Порой лежишь и думаешь: «Сегодня я умру». Но потом оптимизма прибывает и себе говоришь: «Нет, не сегодня, завтра». Живот весь порезанный. На шестом месяце беременности в 2019-м меня увезли в реанимацию – давление подскочило. И дядечка-доктор, хорошенький такой, сказал: «Вы знаете, в следующий раз спасти мы вас не сможем. У вас всё плохо». Но плохо было только физически, а морально я чувствовала себя довольно хорошо, потому что мои дети каждый день ходили в собор. Старший – Дима – на службу, дочка Света вечером забегала помолиться.
Роды ожидались 17 декабря. Но меня пять часов промурыжили с капельницей, и ребёнок родился как раз на Святителя Николая. Я была счастлива, что у нас теперь Николушка есть.
– Как вы вообще решились?
– Я не решалась. Когда узнала, что жду четвёртого, был шок. Но ещё до того, как пришла в Церковь, в 19 лет, я для себя раз и навсегда решила: «Абортов не будет». Мне тогда, в 2000-м, месяц пришлось проработать в сыктывдинской больнице, где насмотрелась я в гинекологии на то, что люди видеть не должны. Есть после этого не могла.
Так вот, про Колю. Ему сейчас два с половиной года. Захожу за ним в садик, уставшая, а он: «Мама, пойдём в церковь». «Давай я тебе лучше шоколадку дам», – пытаюсь отговорить. «Нет, пойдём в церковь». Идём, ставим свечки – доволен, теперь можно и домой.
На следующий день, когда я позвонил Алле, она смеётся:
– Коля сегодня опять нам всем устроил: «Хочу в храм!» – и точка.
Ещё поживём
– А как протекает ваша жизнь?
– Если говорить о работе, то её сейчас нет, если не считать того, что прибираюсь в храме. Ищу другое место. Наверное, тоже уборщицы, чтобы проводить время с детьми.
– Вы же педагог по образованию?
– Я когда приходила на урок в школе, чувствовала, как внутри всё сжимается от страха, словно у маленькой девочки (смеётся). В конце концов поняла, что учить и воспитывать могу только своих детей.
Если о духовной стороне, я стала спокойнее, трезвее. Прежде придёшь домой – хватаешь первым делом Псалтырь.
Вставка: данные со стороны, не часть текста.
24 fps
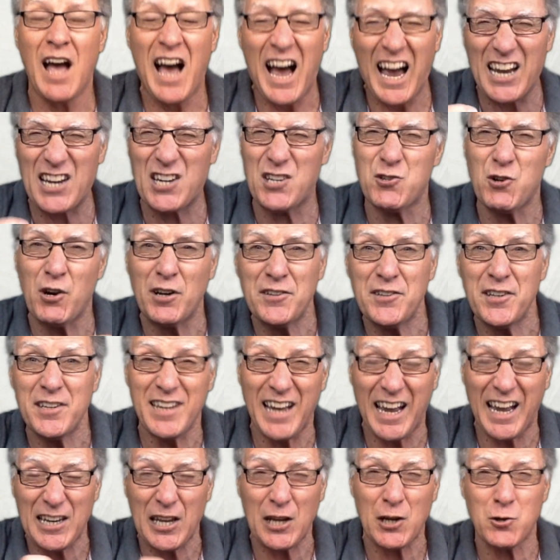I grunted
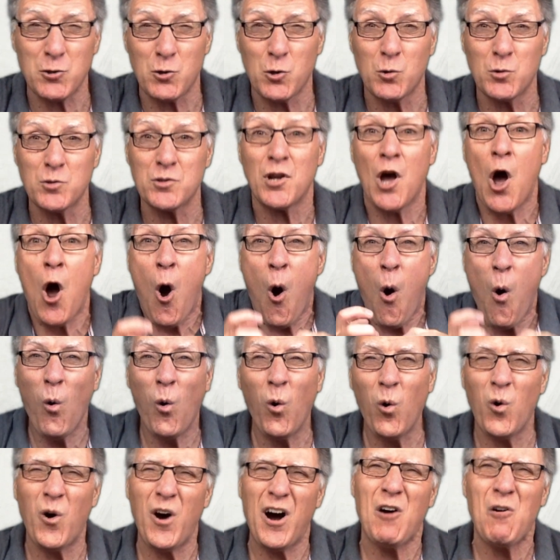and I groaned,
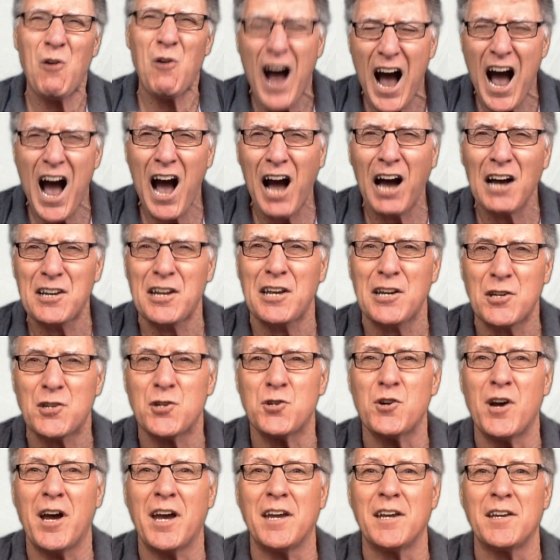oh, how hard I
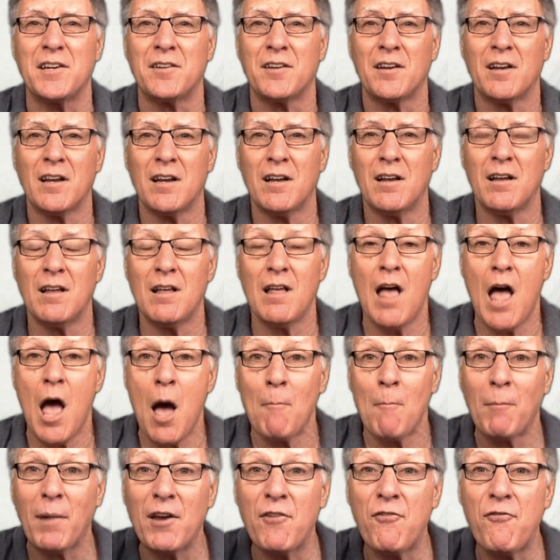tried.
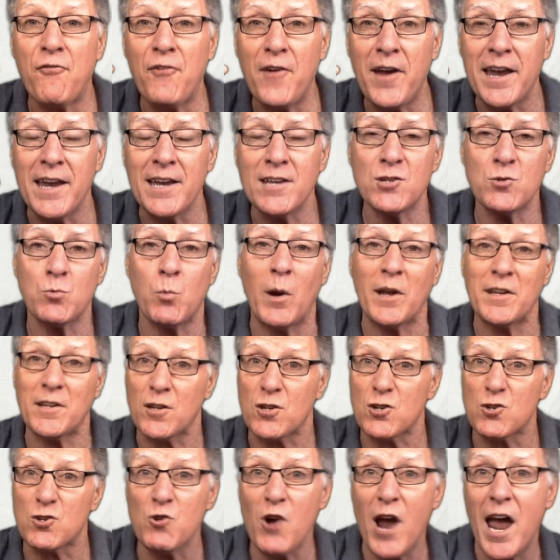My face went
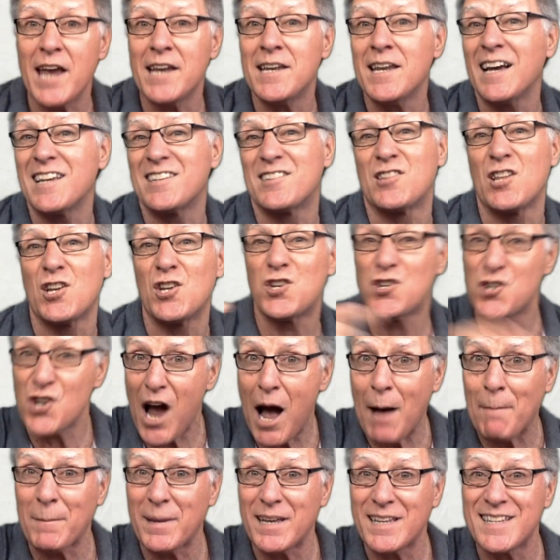as red as the
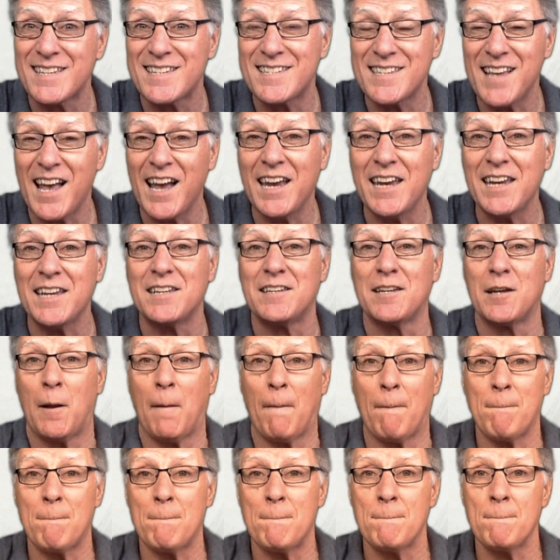jam inside.
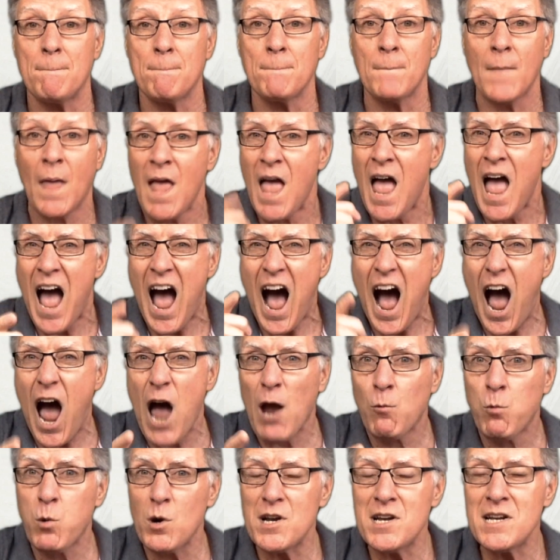I
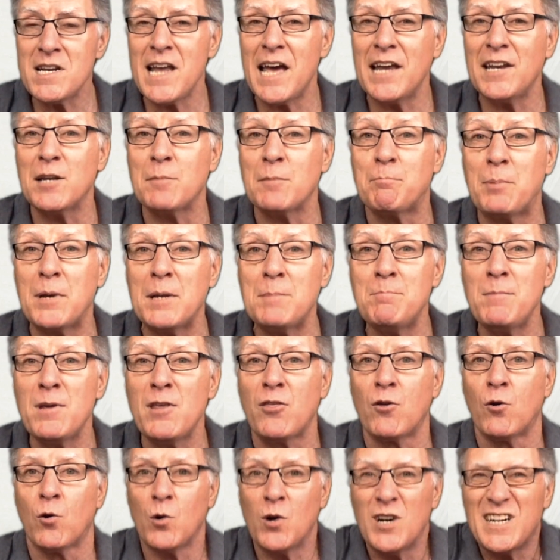wouldn't let it beat me
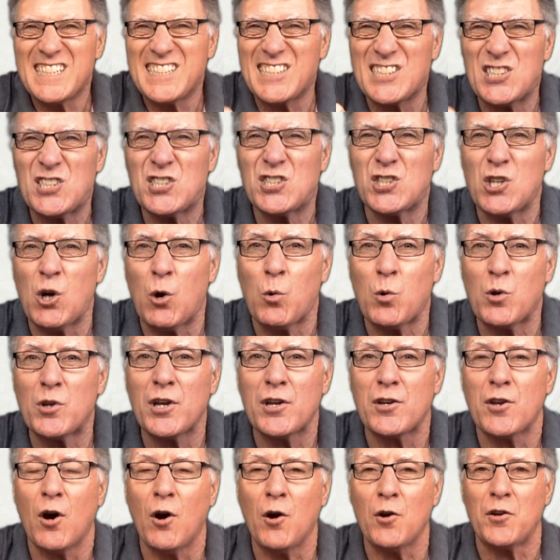though, and soldiered
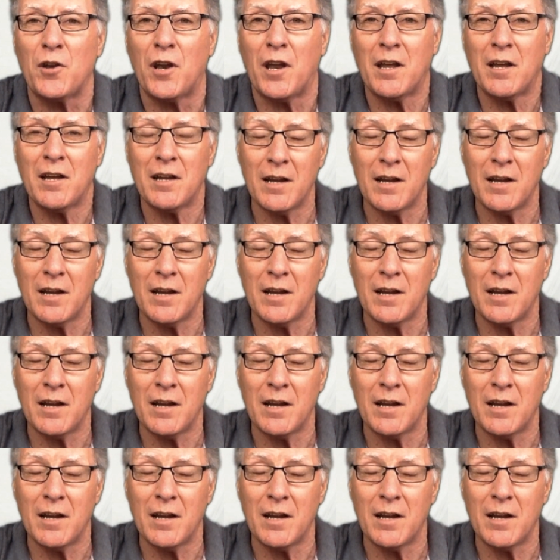on.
Но, как говорил протоиерей Димитрий Смирнов, сначала нужно приготовить еду и лишь потом всё остальное. Не читать по тридцать пять псалмов, как я делала раньше, а пойти к детям и мужу.
Последнее открытие – Усть-Вымский крестный ход, когда пришло глубокое понимание, как любит тебя Бог. Хоть упади на пол и закричи, что больше не хочешь молиться, а Он всё равно нас любит. Такое чувство. Говорят, что так сходит на человека благодать.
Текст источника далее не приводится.